わたしは結構楽しんだし、ストーリー抜きにして映画自体の雰囲気も好きだけど、あまり評価高くないのは納得でした。

ベースがもう「ジェームス・ディーンの生涯なんてわかってるよね?」っていう予習ありきだったので。24歳で亡くなったのは知っていても、ピア・アンジェリと付き合っていたとか、どうして別れたとか、興味ない人にはあまり馴染みがないよね。
私もなんとなくジェームス・ディーンに関するアレコレはぼんやり知識として蓄えていたつもりだけれど、ちゃんとした時系列ってぼやぼやしてたのでナルホドって感じでした。

亡くなるシーンはまったく描かれていないし、ただ、モラトリアムから抜け出せないままの青年どうしの静かな心のぶつかり合いのお話なんだけど、なんかこう、ぎゅっと胸が締め付けられる。
ジェームス・ディーンってそういう空気をまとってる人なんだろうな。存命でなくても。なんという負のカリスマ性なのか。

彼はこの映画で過去ばかりを振り返る。敢えて未来を見せない監督の意向なのかもしれないけれど、唯一、彼の不幸な未来を匂わせるラストのジミーとデニスのシーン。
ジミーは下にいて、デニスは2階の窓から彼を見下ろしている。プレミアなんてぶっちしよう!と手を広げるジミーに、自分の殻を破ったデニスは言葉少なにそれを断る。
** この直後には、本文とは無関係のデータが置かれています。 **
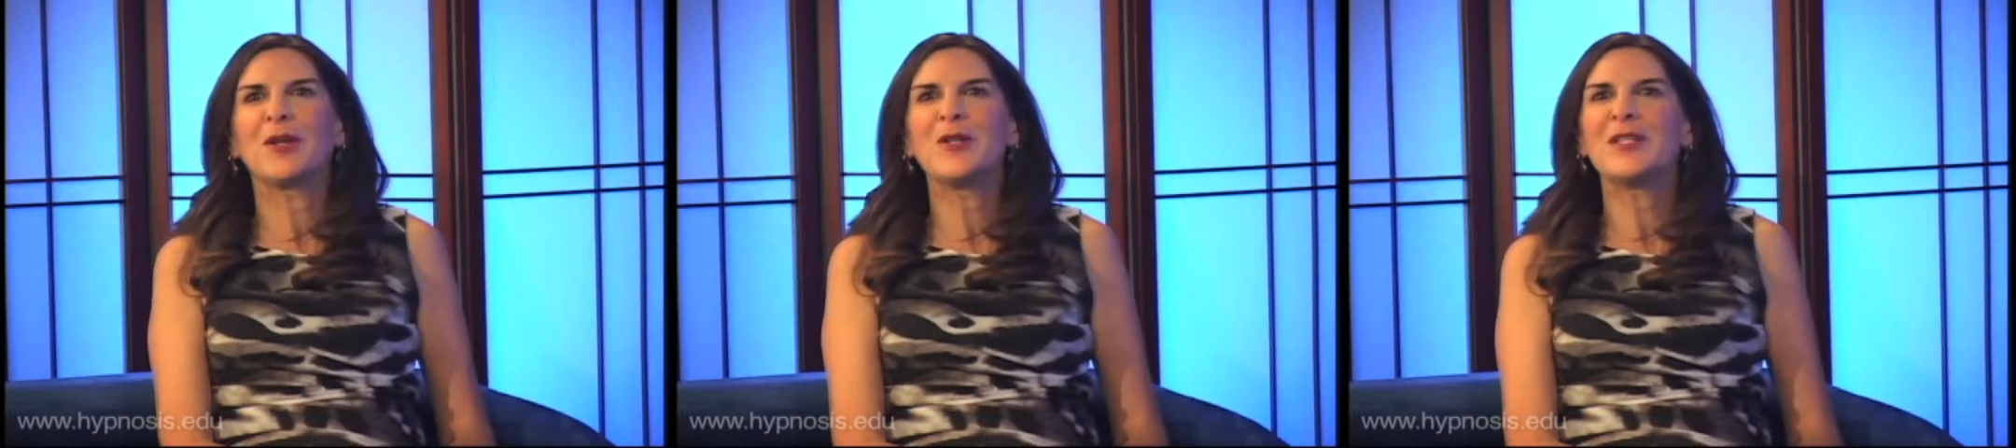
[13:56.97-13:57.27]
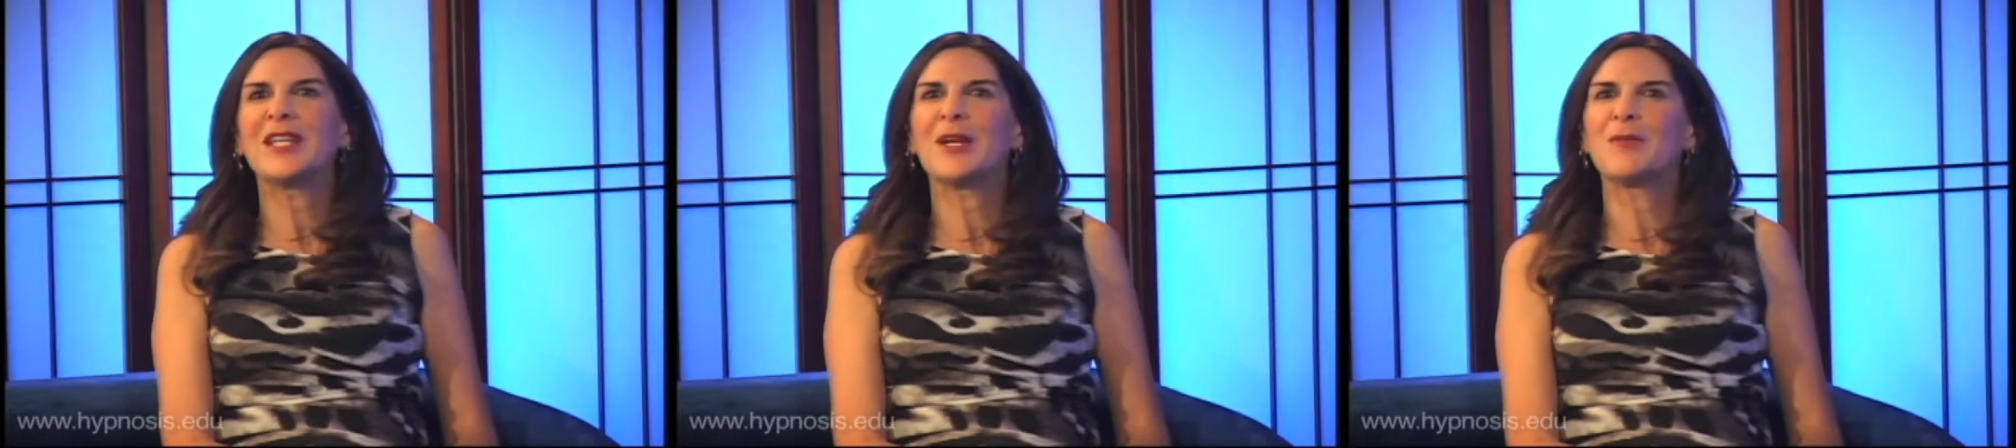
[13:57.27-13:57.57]

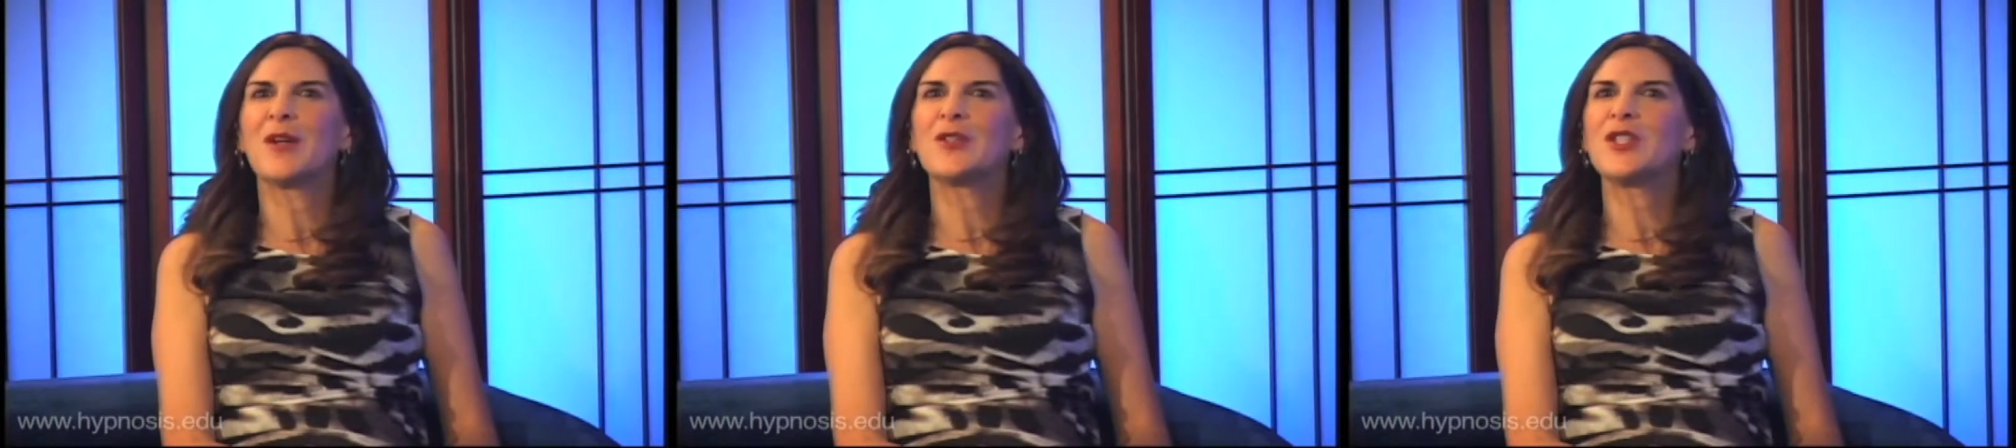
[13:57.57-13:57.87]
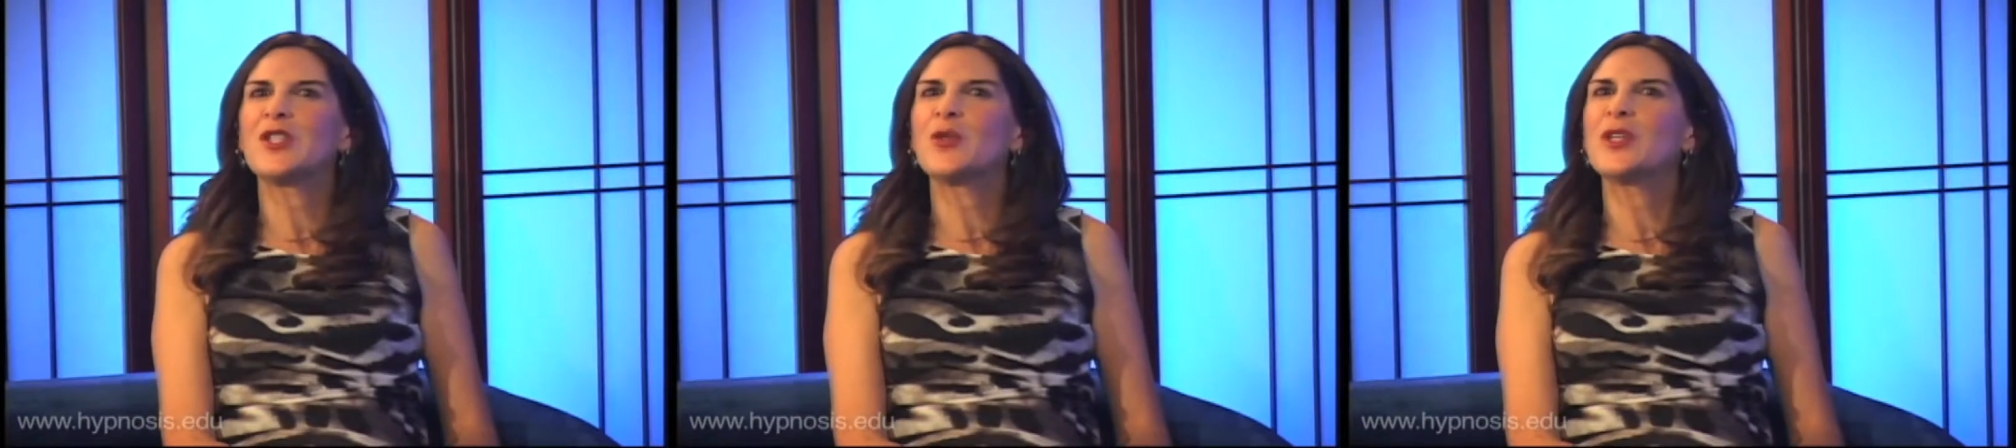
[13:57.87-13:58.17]
using
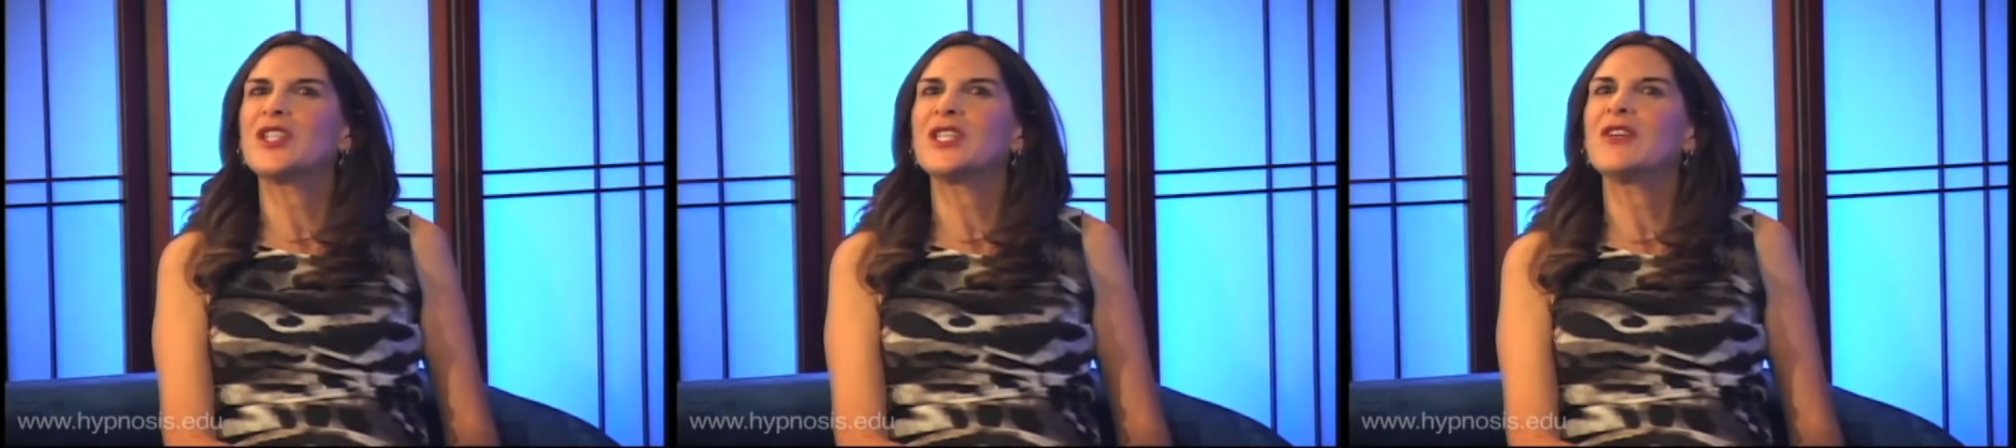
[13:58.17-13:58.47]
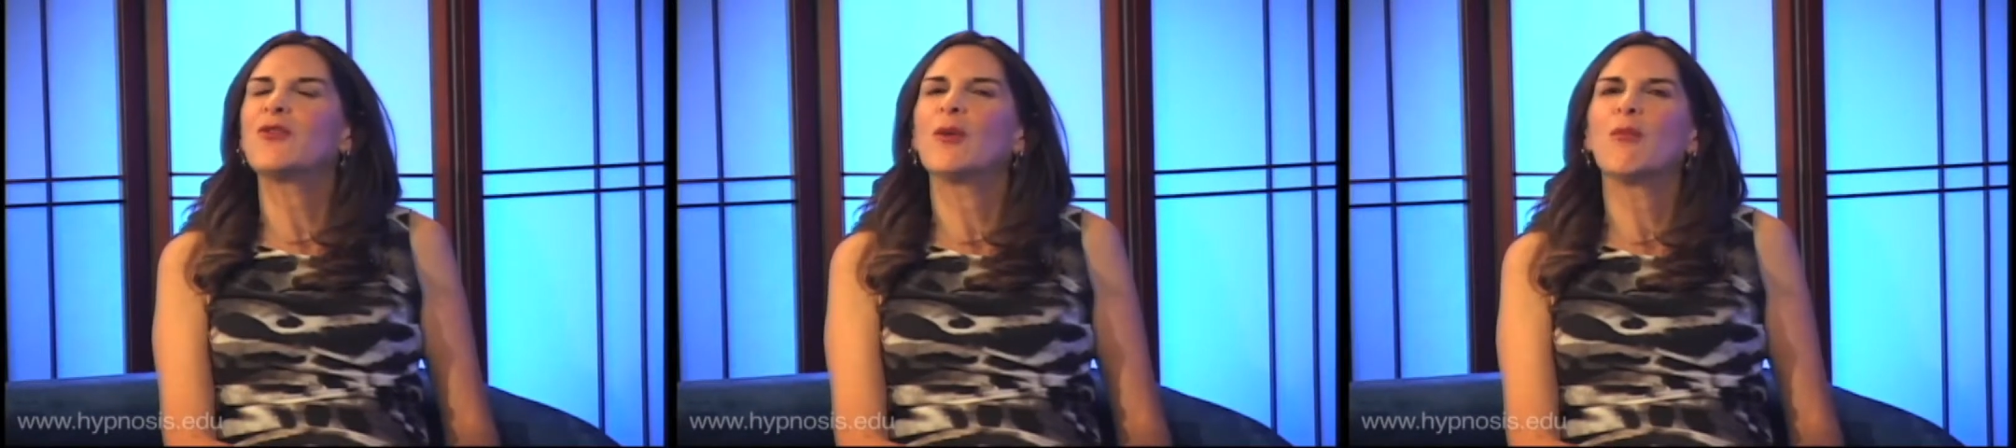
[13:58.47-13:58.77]
hypnosis to
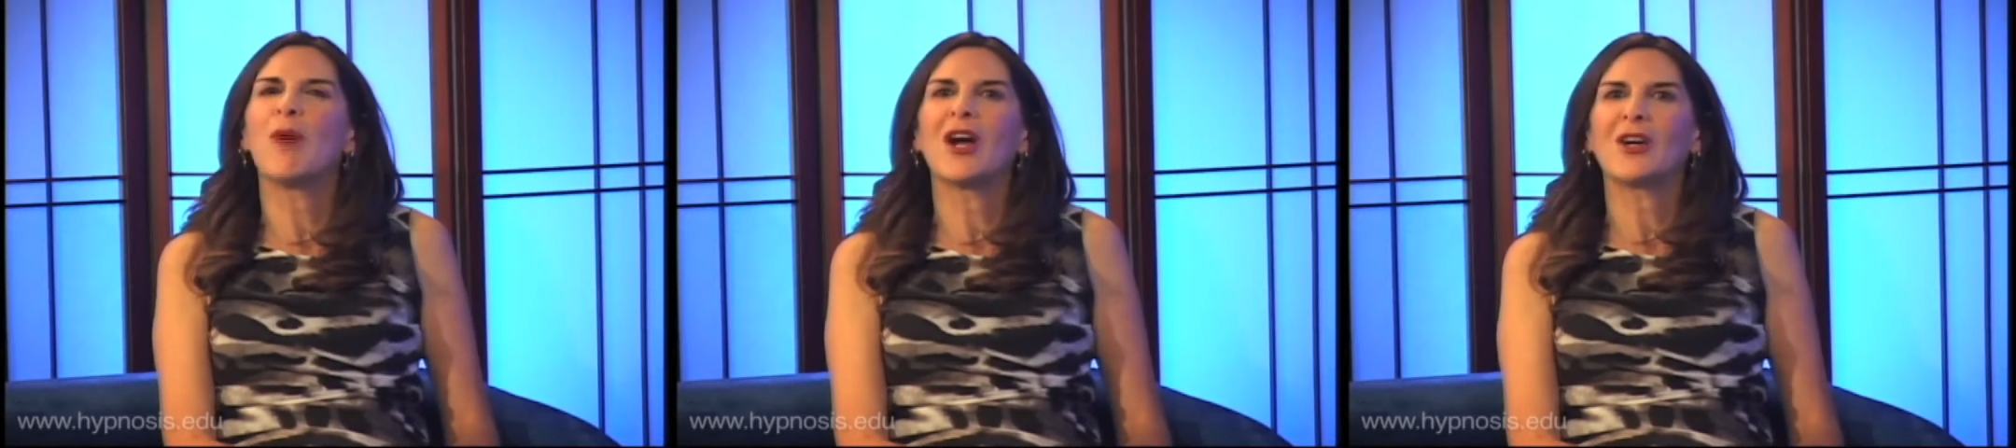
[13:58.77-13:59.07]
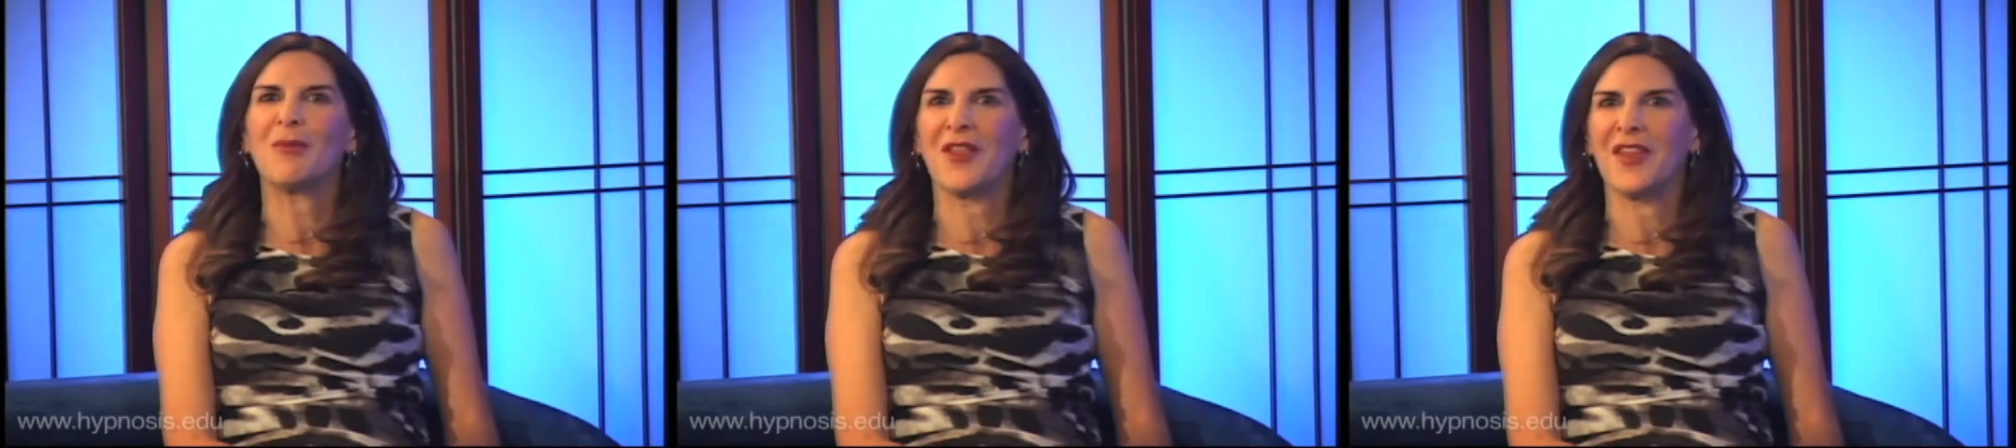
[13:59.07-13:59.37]
achieve
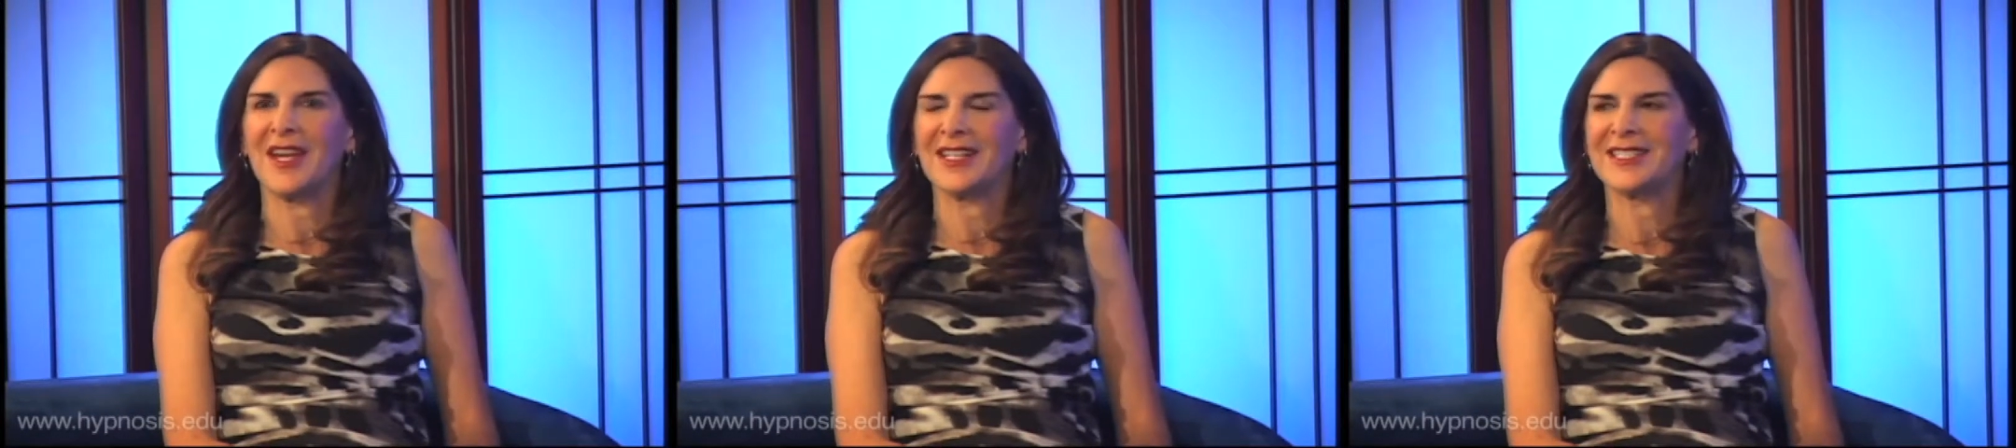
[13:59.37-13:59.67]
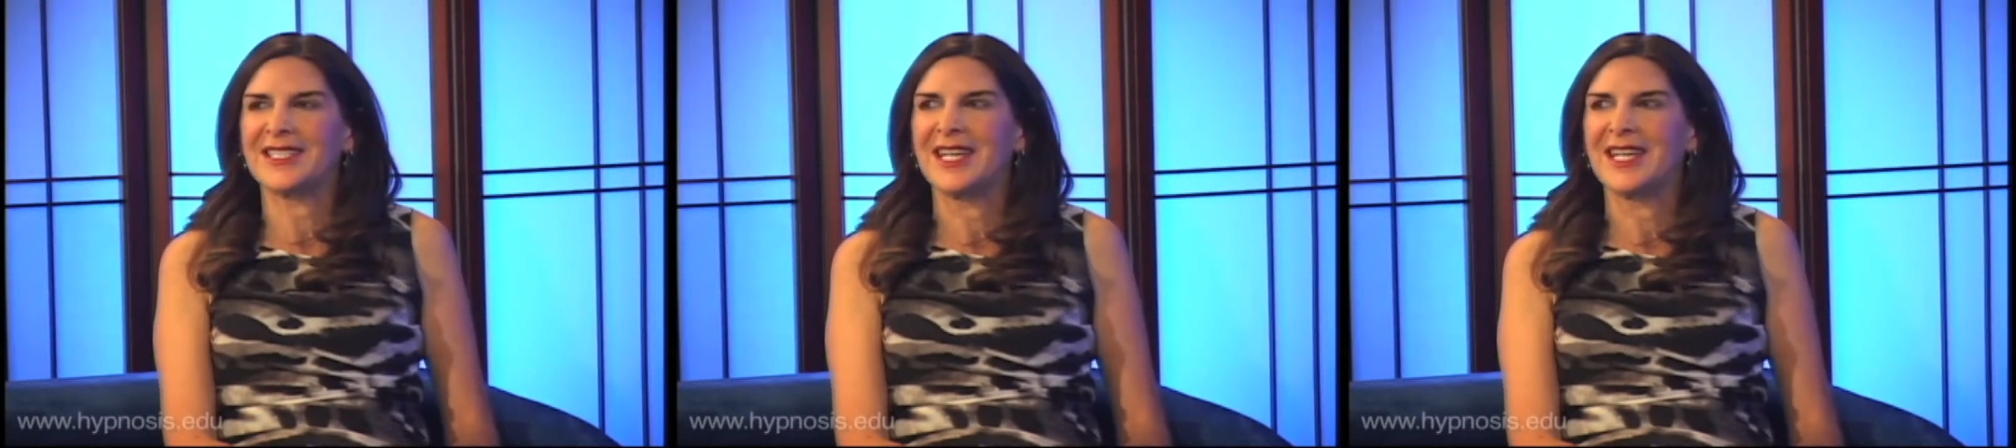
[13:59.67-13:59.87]
remarkable things.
彼はタクシーに乗って消えていく。

デイン・デハーンは出てきた時に「おお!ジェームス・ディーンに似てるやんけ!」って、仕草とか、口調とか。でも後半になるともうデイン・デハーン。ただただデイン・デハーン。笑

個人的にはエリア・カザンの名作がセリフの中で何度も登場してきたのがわくわく。
最近「ララランド」で「理由なき反抗」のジェームス・ディーン観たけど、「エデンの東」観たくなった。DVDあるけど、持っていたら安心してあまり観ることない。